After returning to profitability in the second quarter, Lufthansa now expects to be in the black in day-to-day business for the year as a whole.

Adjusted operating earnings before interest and taxes (EBIT) should reach more than half a billion euros in 2022, the company listed in the MDax announced on Thursday in Frankfurt.

Above all, a further recovery in the passenger business should contribute to this.

So far, CEO Carsten Spohr had only promised an improvement in the operating result after the deep red numbers of the second Corona year 2021.

Due to the cancellation of thousands of flights, flight capacity in the current summer quarter should only reach 80 instead of 85 percent of the pre-crisis level.

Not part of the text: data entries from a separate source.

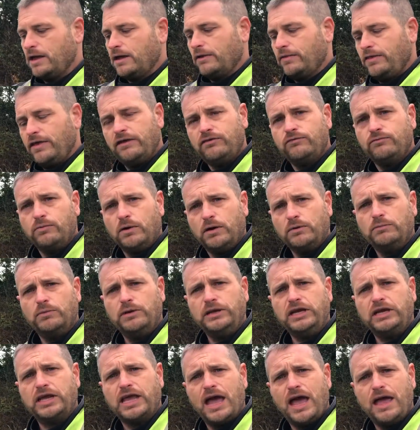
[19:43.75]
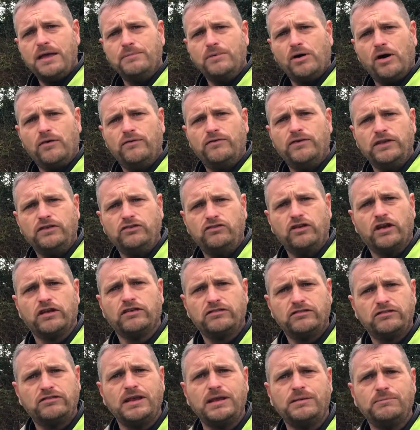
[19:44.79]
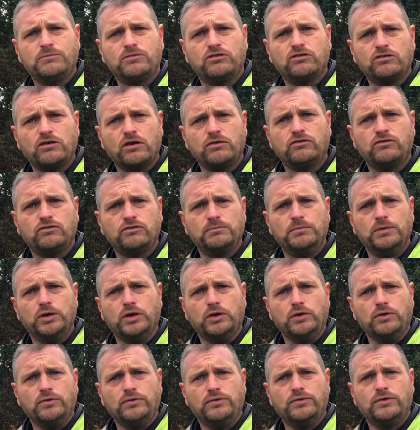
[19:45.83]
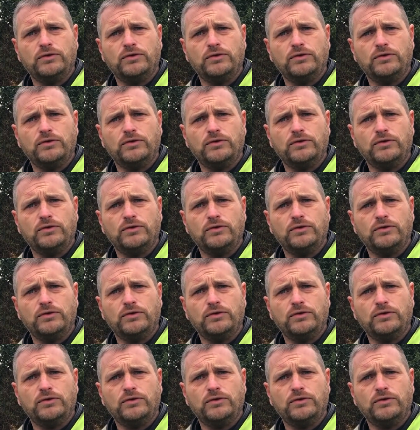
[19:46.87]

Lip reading: This one, when you came off, it just seemed so smooth.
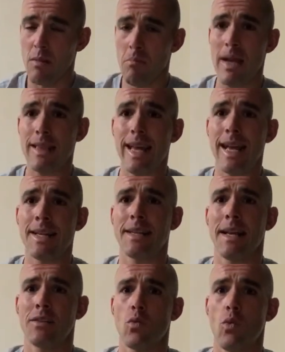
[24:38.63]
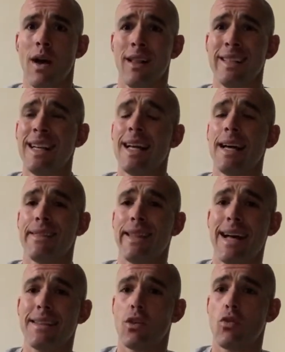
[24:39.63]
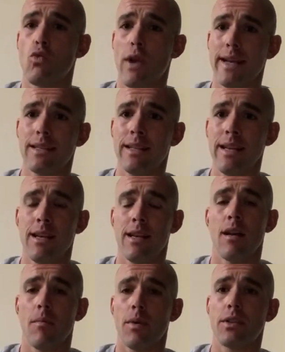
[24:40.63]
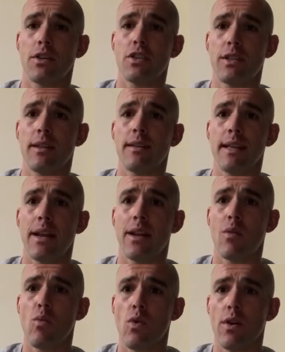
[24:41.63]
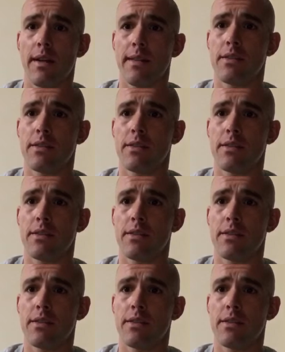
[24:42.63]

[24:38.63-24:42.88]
my legs as well. Not directly, but they're still getting work.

The group intends to hire around 10,000 new employees over the next 18 months in order to avoid further interruptions in travel.

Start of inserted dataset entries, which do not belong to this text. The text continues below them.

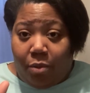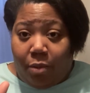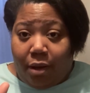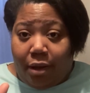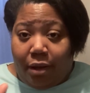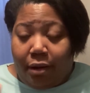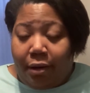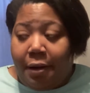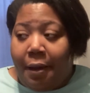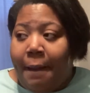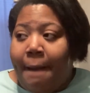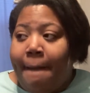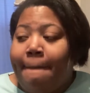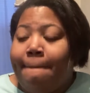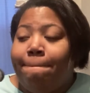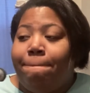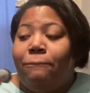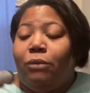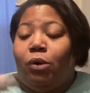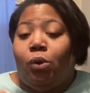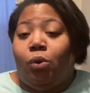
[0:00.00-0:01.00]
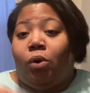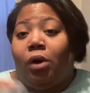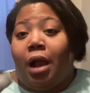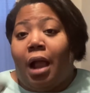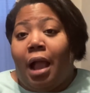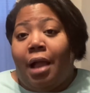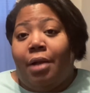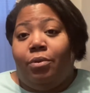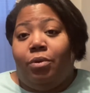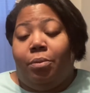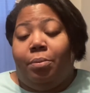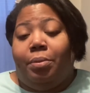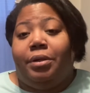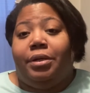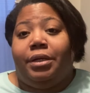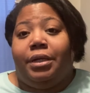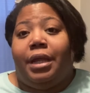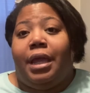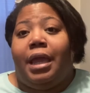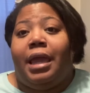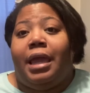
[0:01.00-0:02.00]
one, or I will
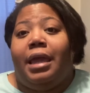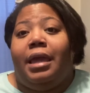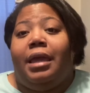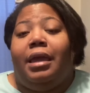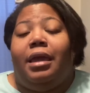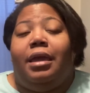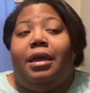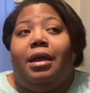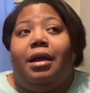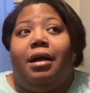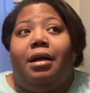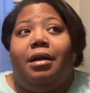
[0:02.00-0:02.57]
put a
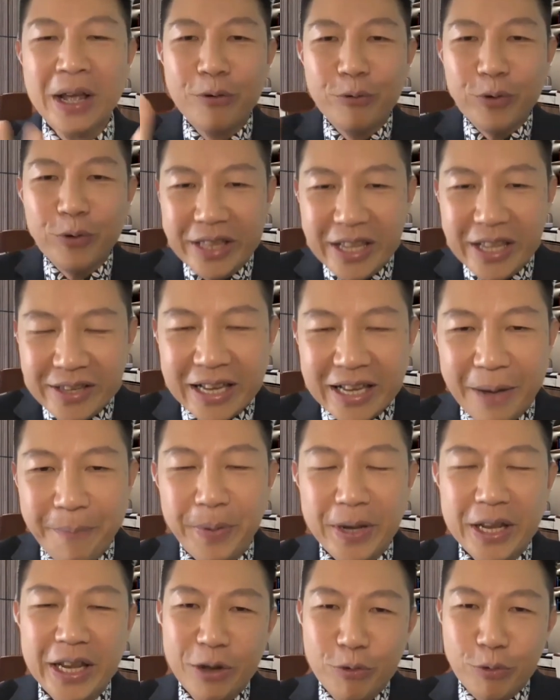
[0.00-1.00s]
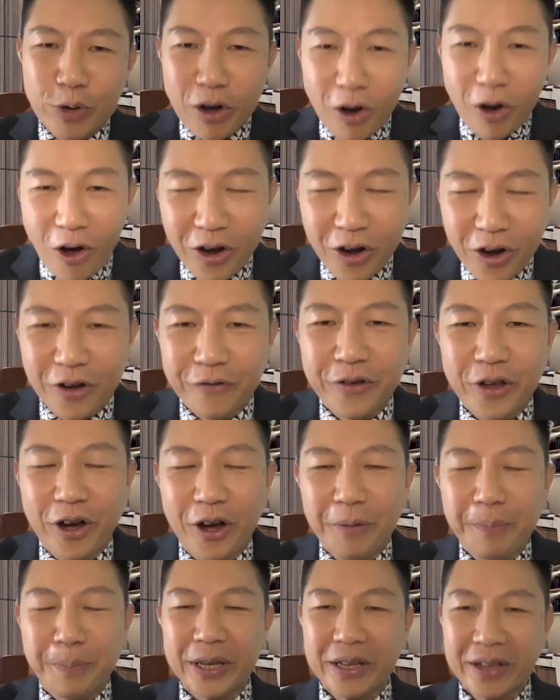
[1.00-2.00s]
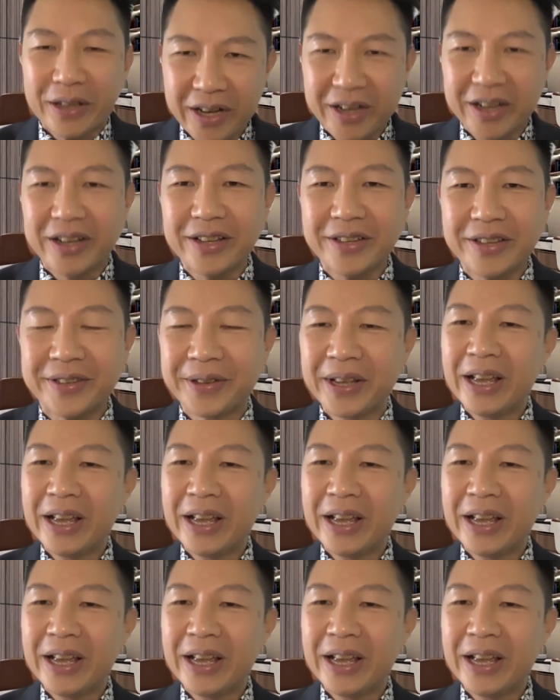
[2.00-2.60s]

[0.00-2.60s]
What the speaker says: with this company, with all of y'all, because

At the beginning of the pandemic, the company had cut tens of thousands of jobs.

"Together we have steered our company through the pandemic and thus through the worst financial crisis in our history," said CEO Carsten Spohr in a statement on Thursday.

"Now we have to further stabilize our flight operations."

Clear plus compared to the previous year

In the second quarter, Lufthansa generated sales of almost 8.5 billion euros, a good two and a half times as much as in the same period of the previous year, which was affected by the pandemic.

At EUR 393 million, adjusted operating profit was at the upper end of the range that the group had announced in mid-July based on preliminary figures.

A year earlier there had been a minus of 827 million euros.

The bottom line is that Lufthansa earned 259 million euros after a loss of 756 million in the same period last year.